Work required:
For this exercise, return all the data word for word, with images left out.

Saved entries:
::::
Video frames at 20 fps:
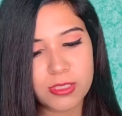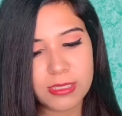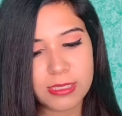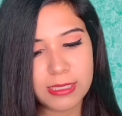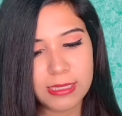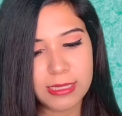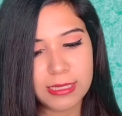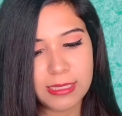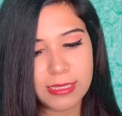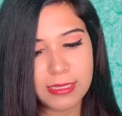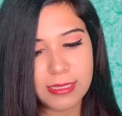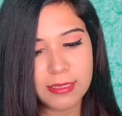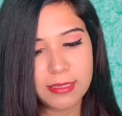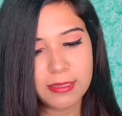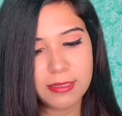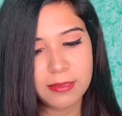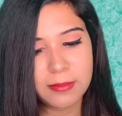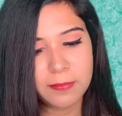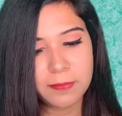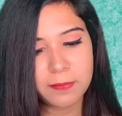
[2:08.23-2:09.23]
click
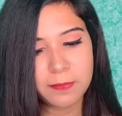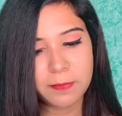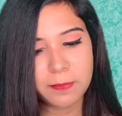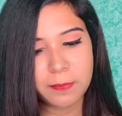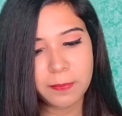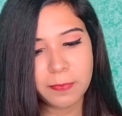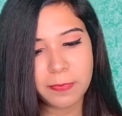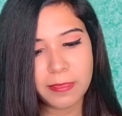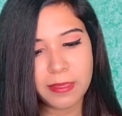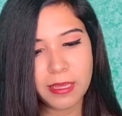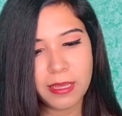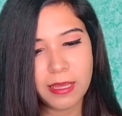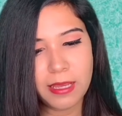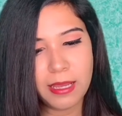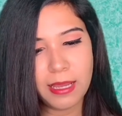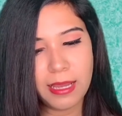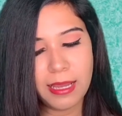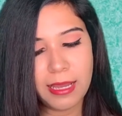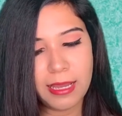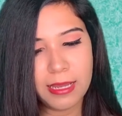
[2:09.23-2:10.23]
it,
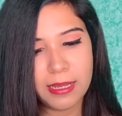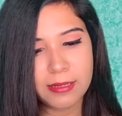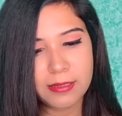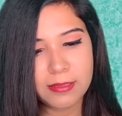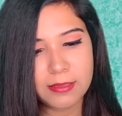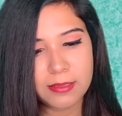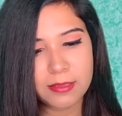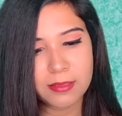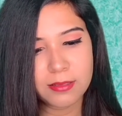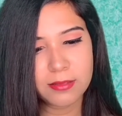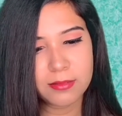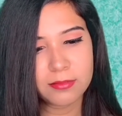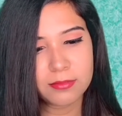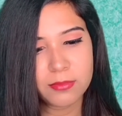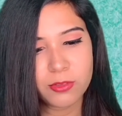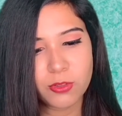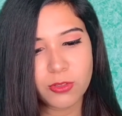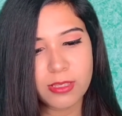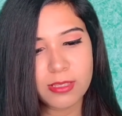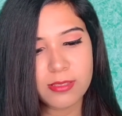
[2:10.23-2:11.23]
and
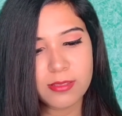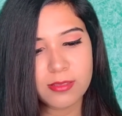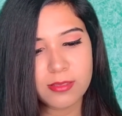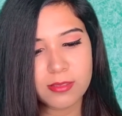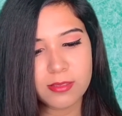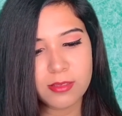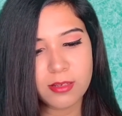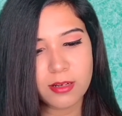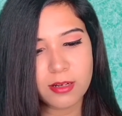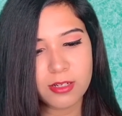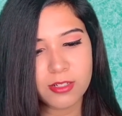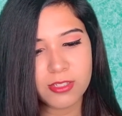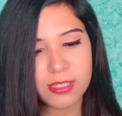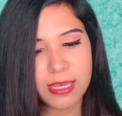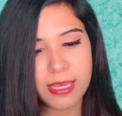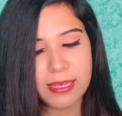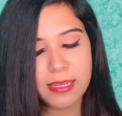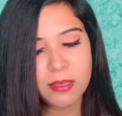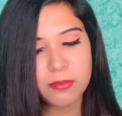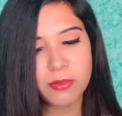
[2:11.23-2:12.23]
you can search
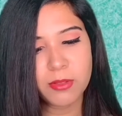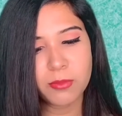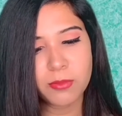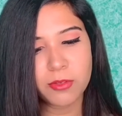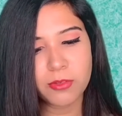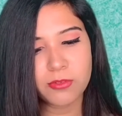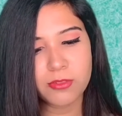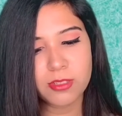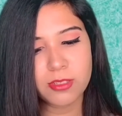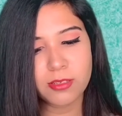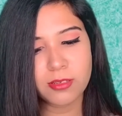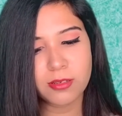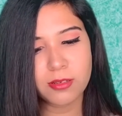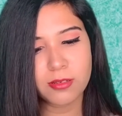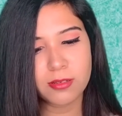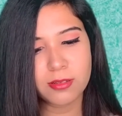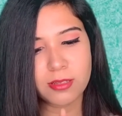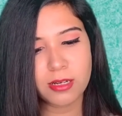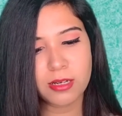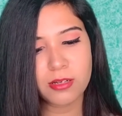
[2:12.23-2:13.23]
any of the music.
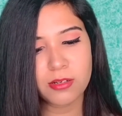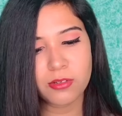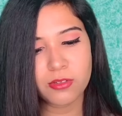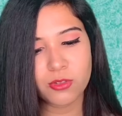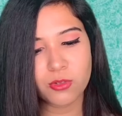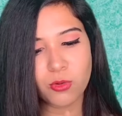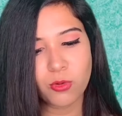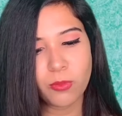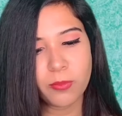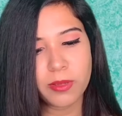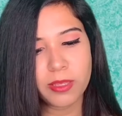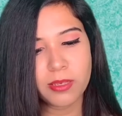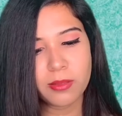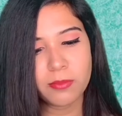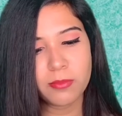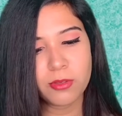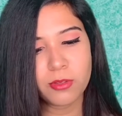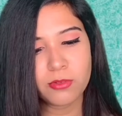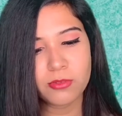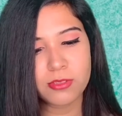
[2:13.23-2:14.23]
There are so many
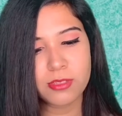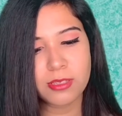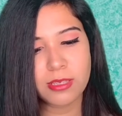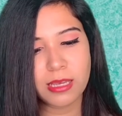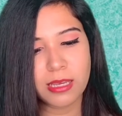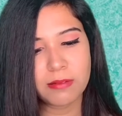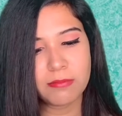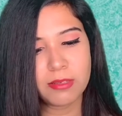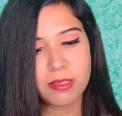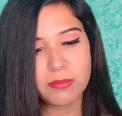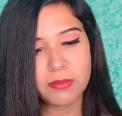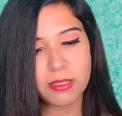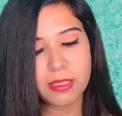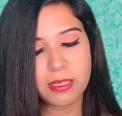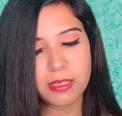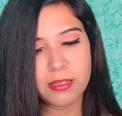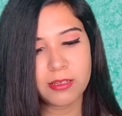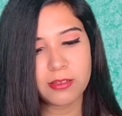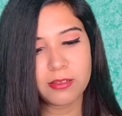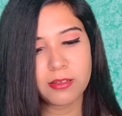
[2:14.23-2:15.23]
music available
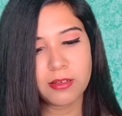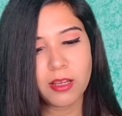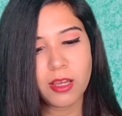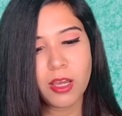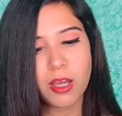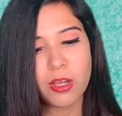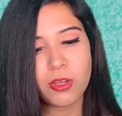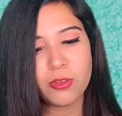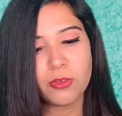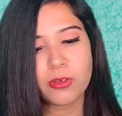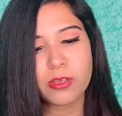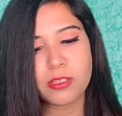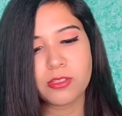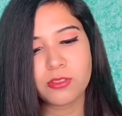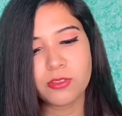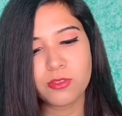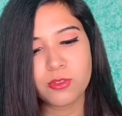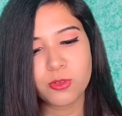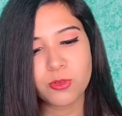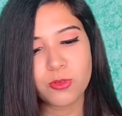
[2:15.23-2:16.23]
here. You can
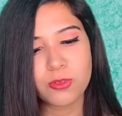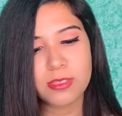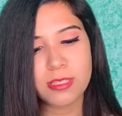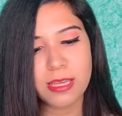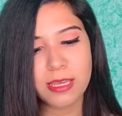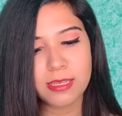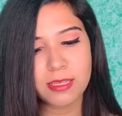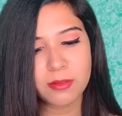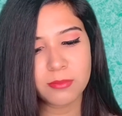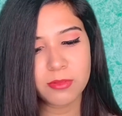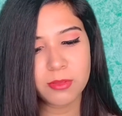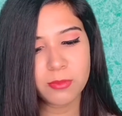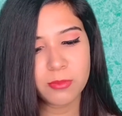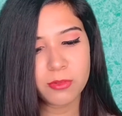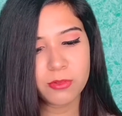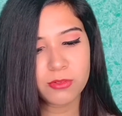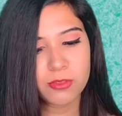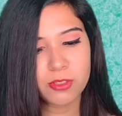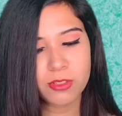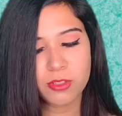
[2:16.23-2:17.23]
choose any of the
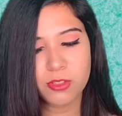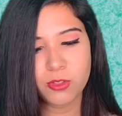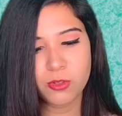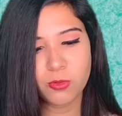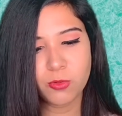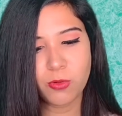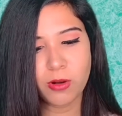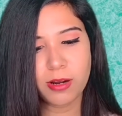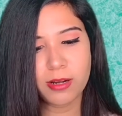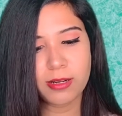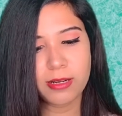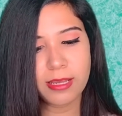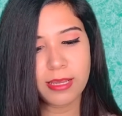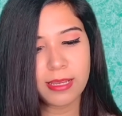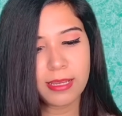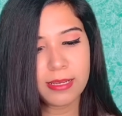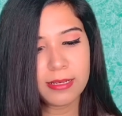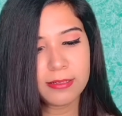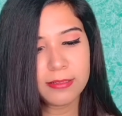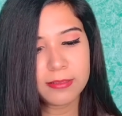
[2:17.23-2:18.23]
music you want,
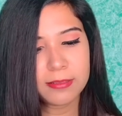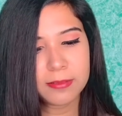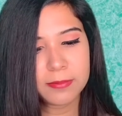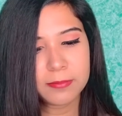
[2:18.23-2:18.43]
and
::::
Expected output:
Video frames at 20 fps:
[2:08.23-2:09.23]
click
[2:09.23-2:10.23]
it,
[2:10.23-2:11.23]
and
[2:11.23-2:12.23]
you can search
[2:12.23-2:13.23]
any of the music.
[2:13.23-2:14.23]
There are so many
[2:14.23-2:15.23]
music available
[2:15.23-2:16.23]
here. You can
[2:16.23-2:17.23]
choose any of the
[2:17.23-2:18.23]
music you want,
[2:18.23-2:18.43]
and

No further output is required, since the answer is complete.